Underwood C, Southwood L L, McKeown L P, Knight D
University of Pennsylvania, Department of Clinical Studies, 382 W. Street Road, Kennett Square, PA 19348, USA.
Equine Vet J. 2008 Jun;40(4):373-8. doi: 10.2746/042516408X302492.
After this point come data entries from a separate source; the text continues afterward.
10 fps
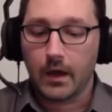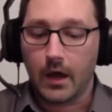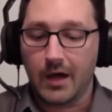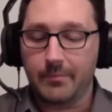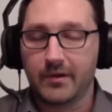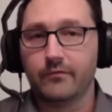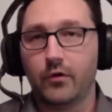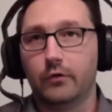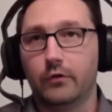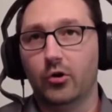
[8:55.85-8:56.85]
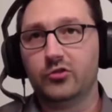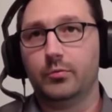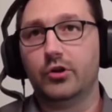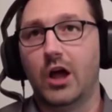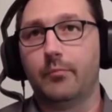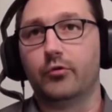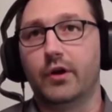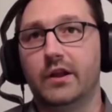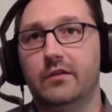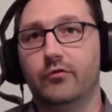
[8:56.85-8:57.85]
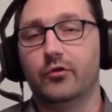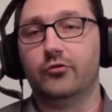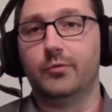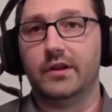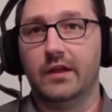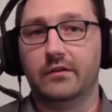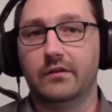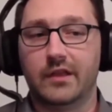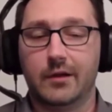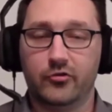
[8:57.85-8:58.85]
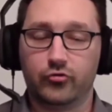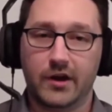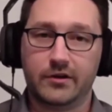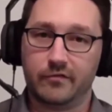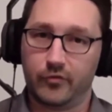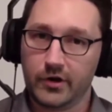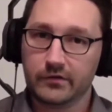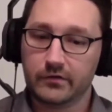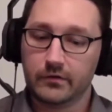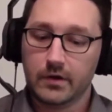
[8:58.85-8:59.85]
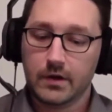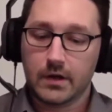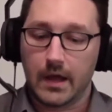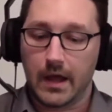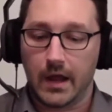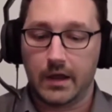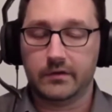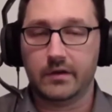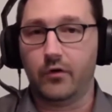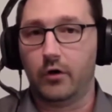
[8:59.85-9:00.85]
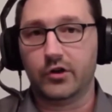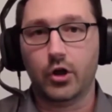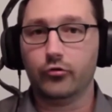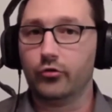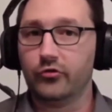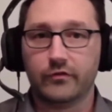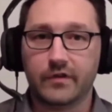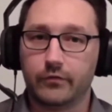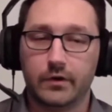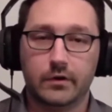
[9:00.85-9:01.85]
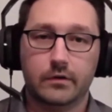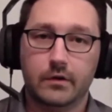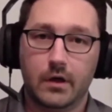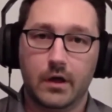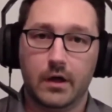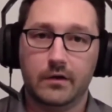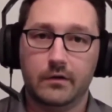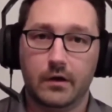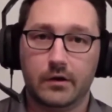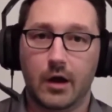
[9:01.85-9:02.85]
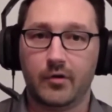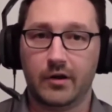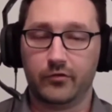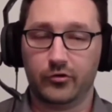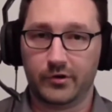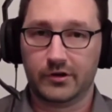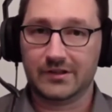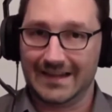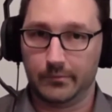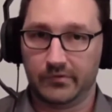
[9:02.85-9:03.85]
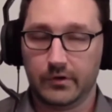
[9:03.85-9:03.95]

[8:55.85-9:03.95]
I've been involved in multiple copyright infringement cases that have been tried to verdict, and involving hundreds of different copyright infringement claims.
Based on clinical observation, it is hypothesised that horses with duodenitis-proximal jejunitis (DPJ) that are treated surgically have a shorter duration, smaller volume, and slower rate of nasogastric reflux (NGR) compared to horses treated medically, are more likely to develop diarrhoea than medically managed cases, and have a higher incisional infection rate than a sample population of horses undergoing abdominal exploration for gastrointestinal disease other than DPJ.
To compare: 1) duration, volume and rate of NGR and the percentage of horses with diarrhoea between medically and surgically treated DPJ cases; and 2) incisional infection rate in horses with DPJ undergoing abdominal exploration to a sample population of horses undergoing abdominal exploration for gastrointestinal disease other than DPJ.
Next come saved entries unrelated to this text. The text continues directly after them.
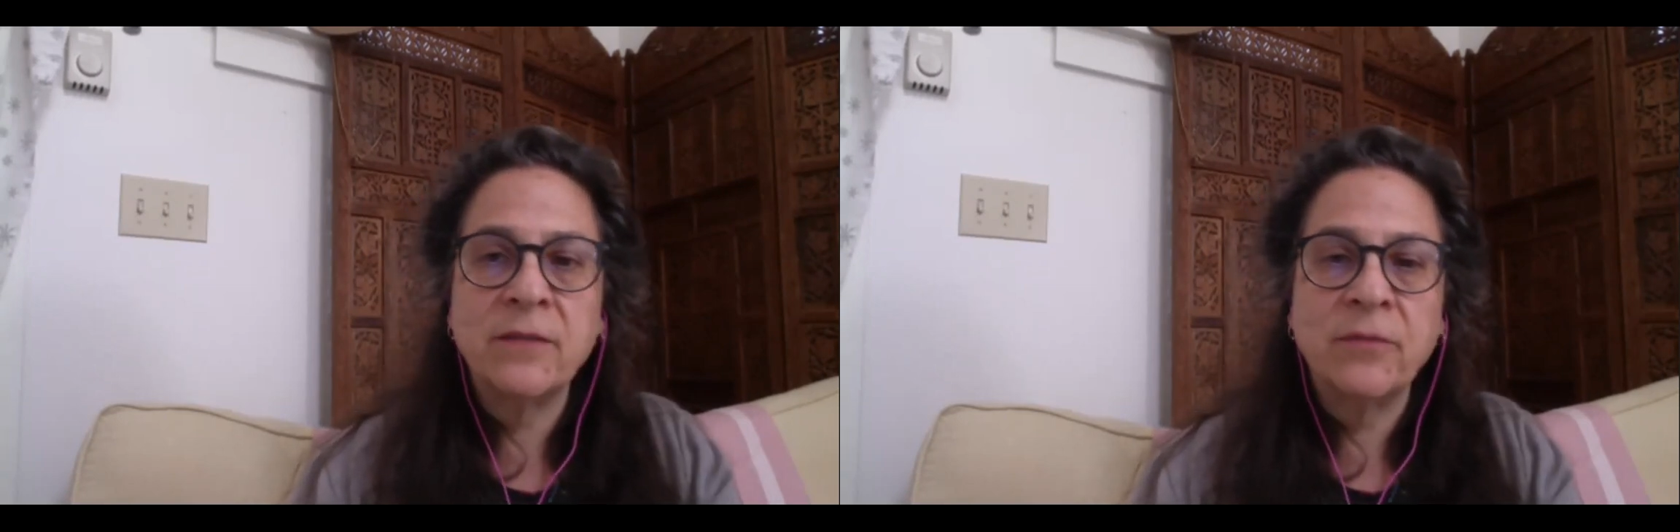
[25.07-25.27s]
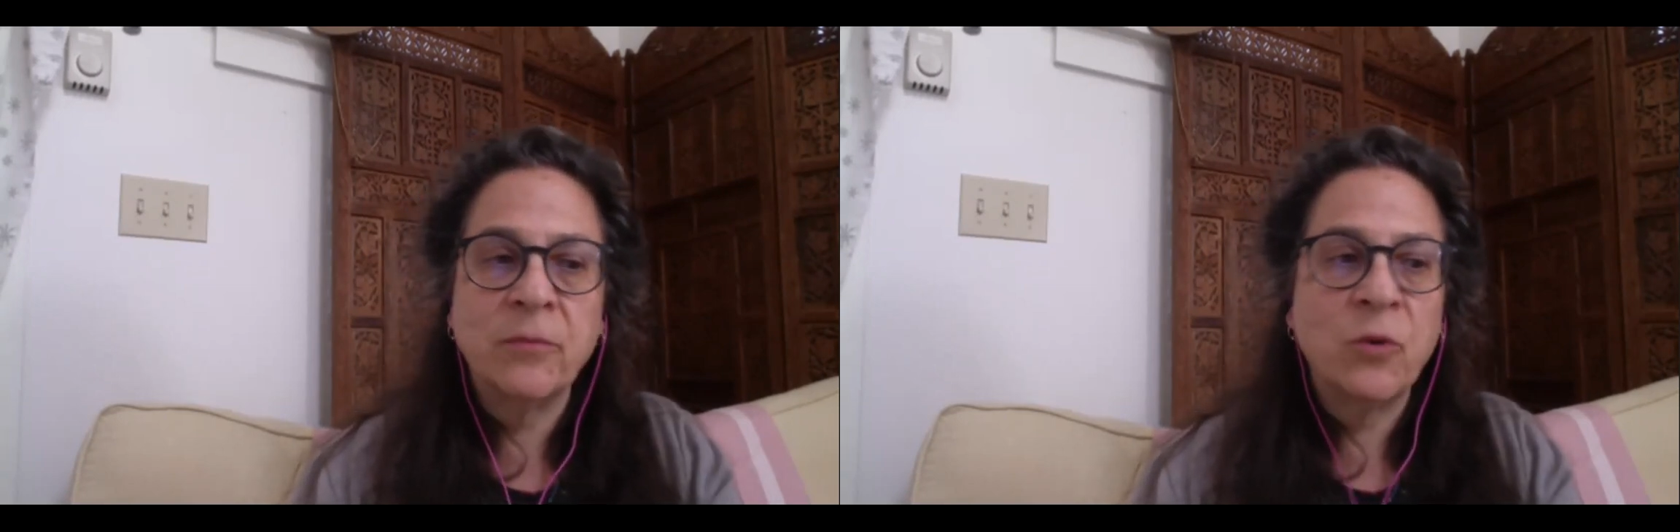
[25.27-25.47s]

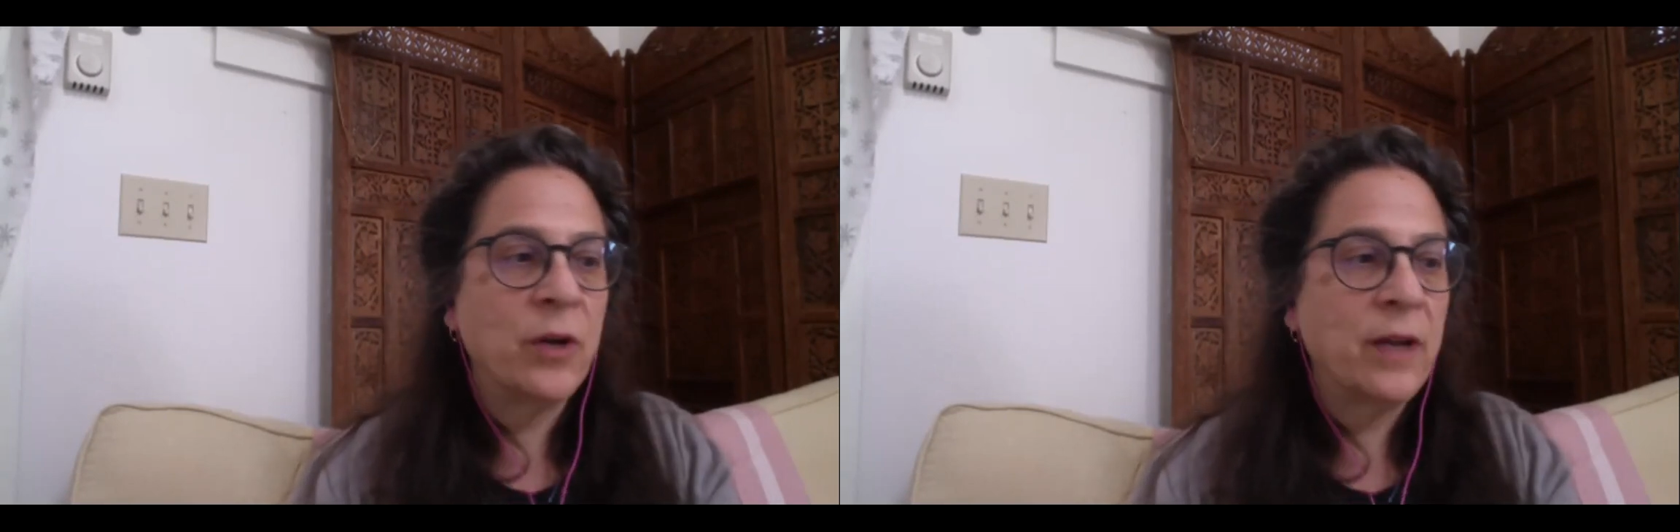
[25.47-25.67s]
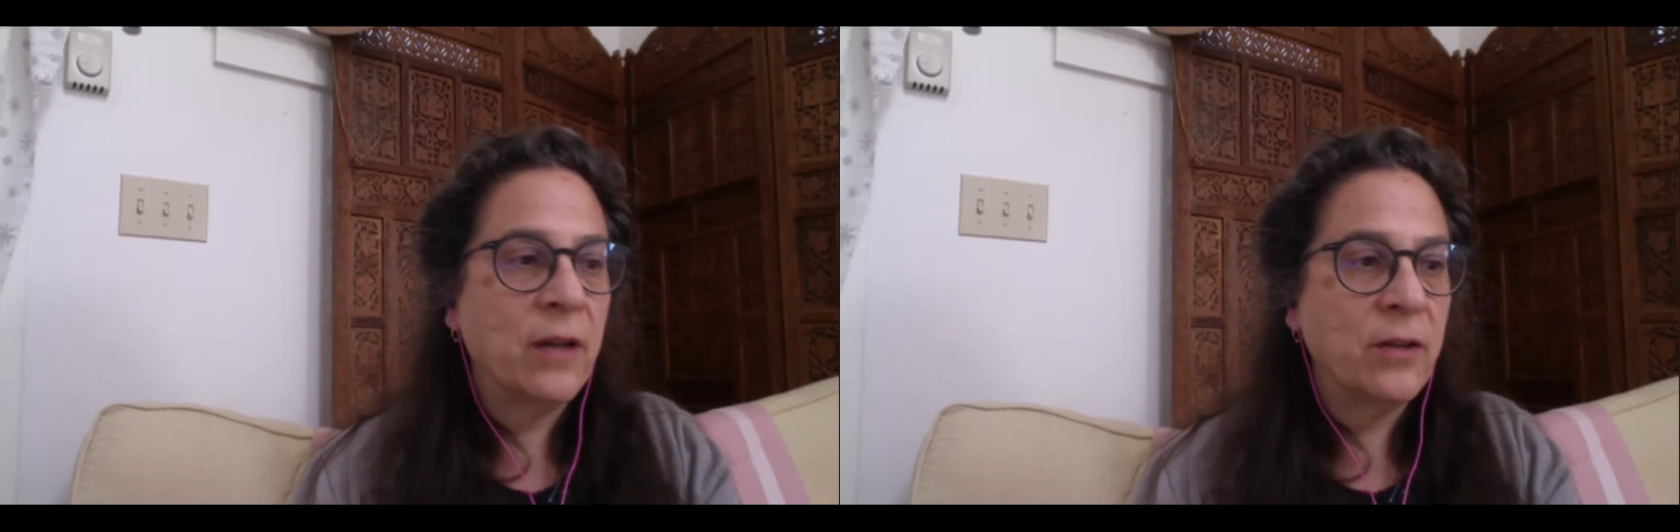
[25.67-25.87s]
from
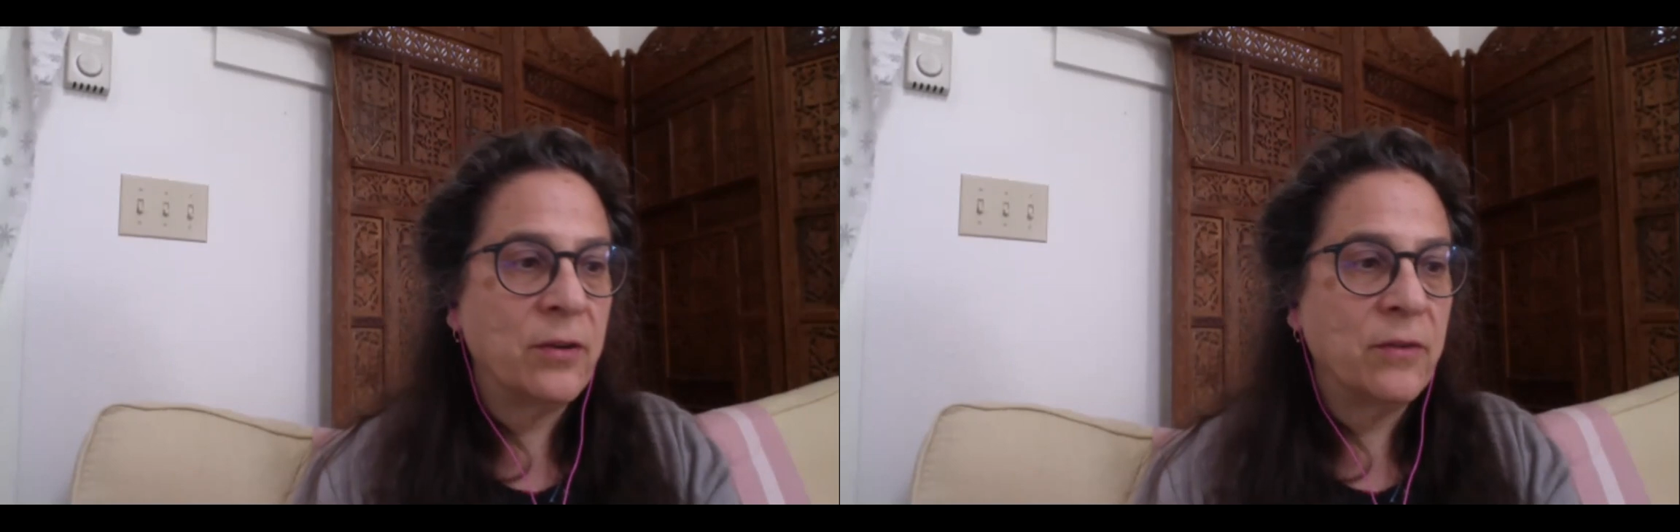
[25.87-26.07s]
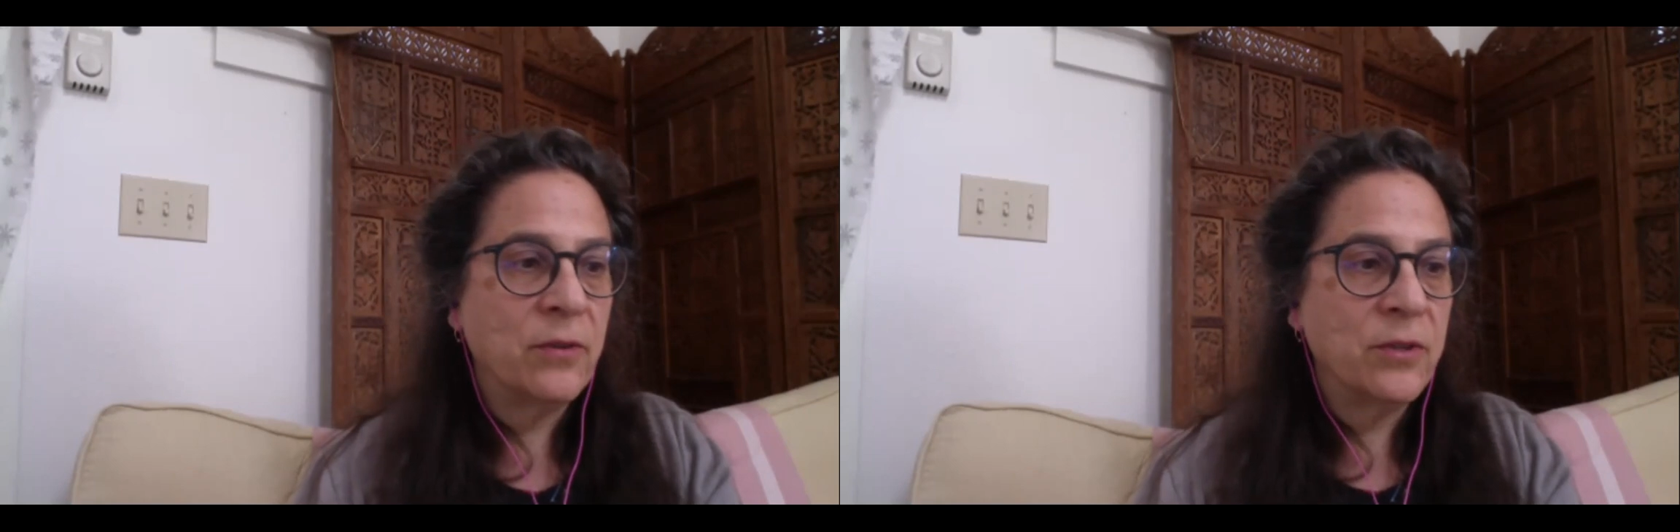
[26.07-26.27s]
Cornell
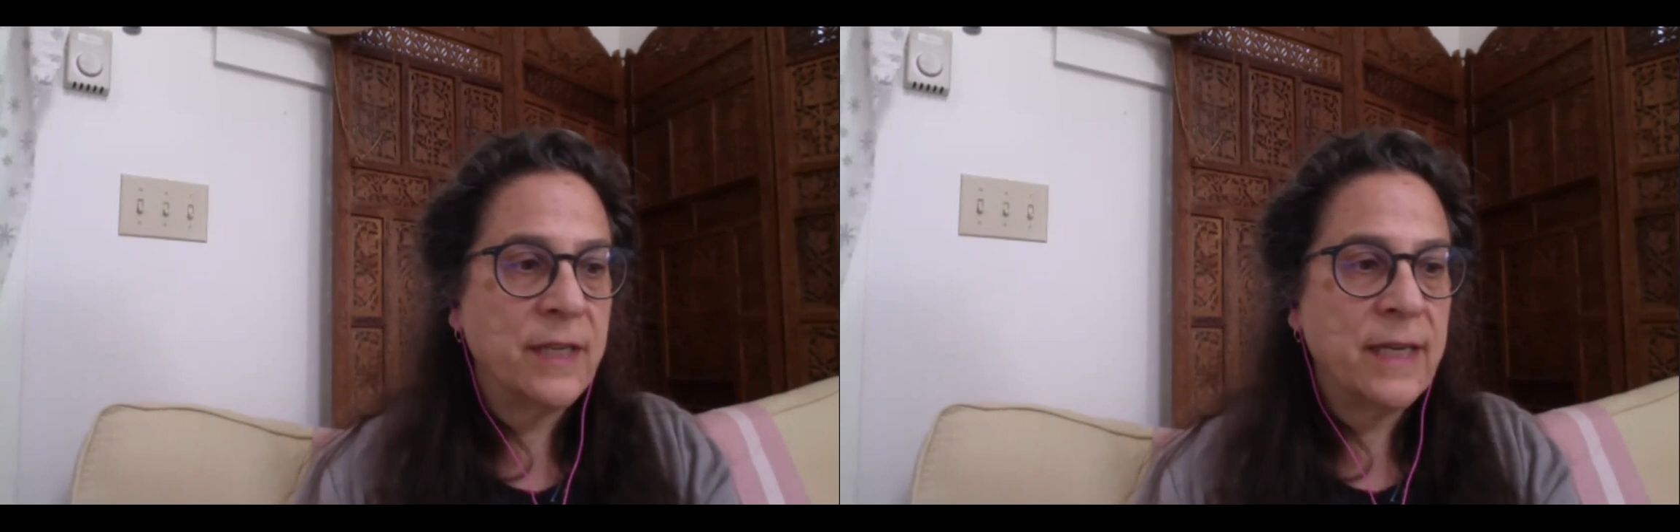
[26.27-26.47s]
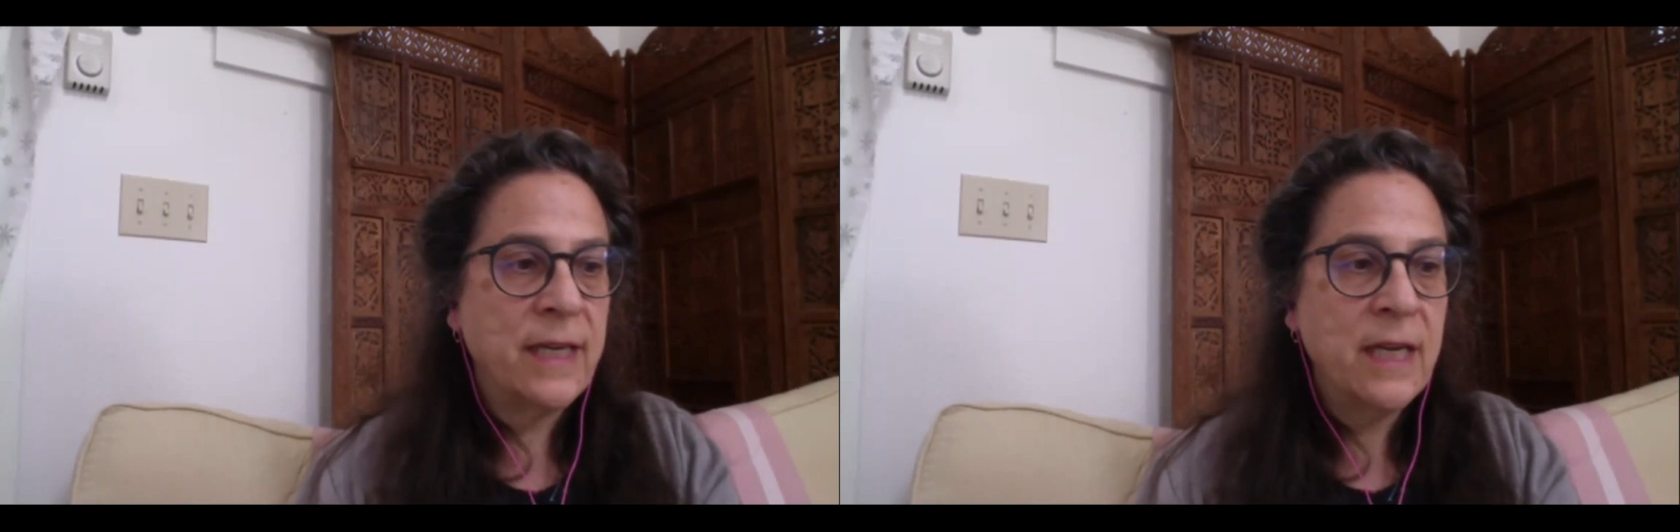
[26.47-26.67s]

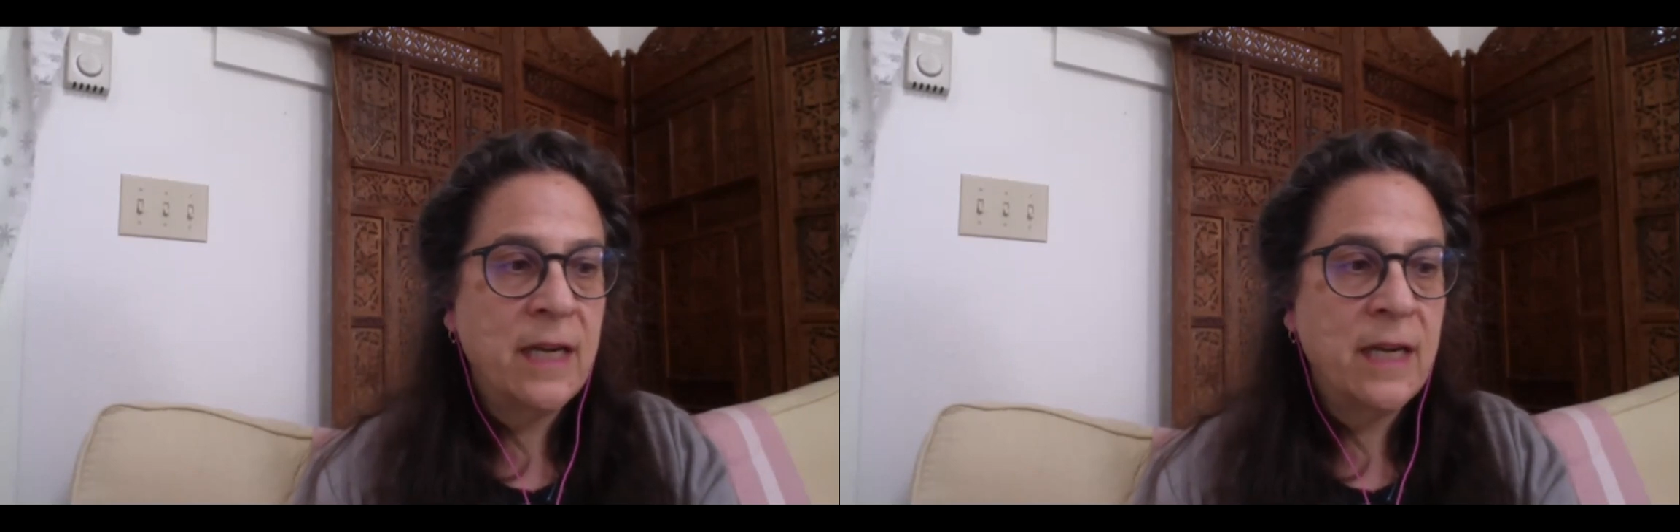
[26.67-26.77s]
University.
Medical records of cases with DPJ diagnosed 1995-2006 were reviewed. Information obtained included subject details, presenting clinical findings, treatment category (medical/surgical), complications (diarrhoea, incisional infection), and outcome (survival/nonsurvival). Data were analysed using a Chi-squared test and a mixed model analysis of variance. Level of significance was P<0.05.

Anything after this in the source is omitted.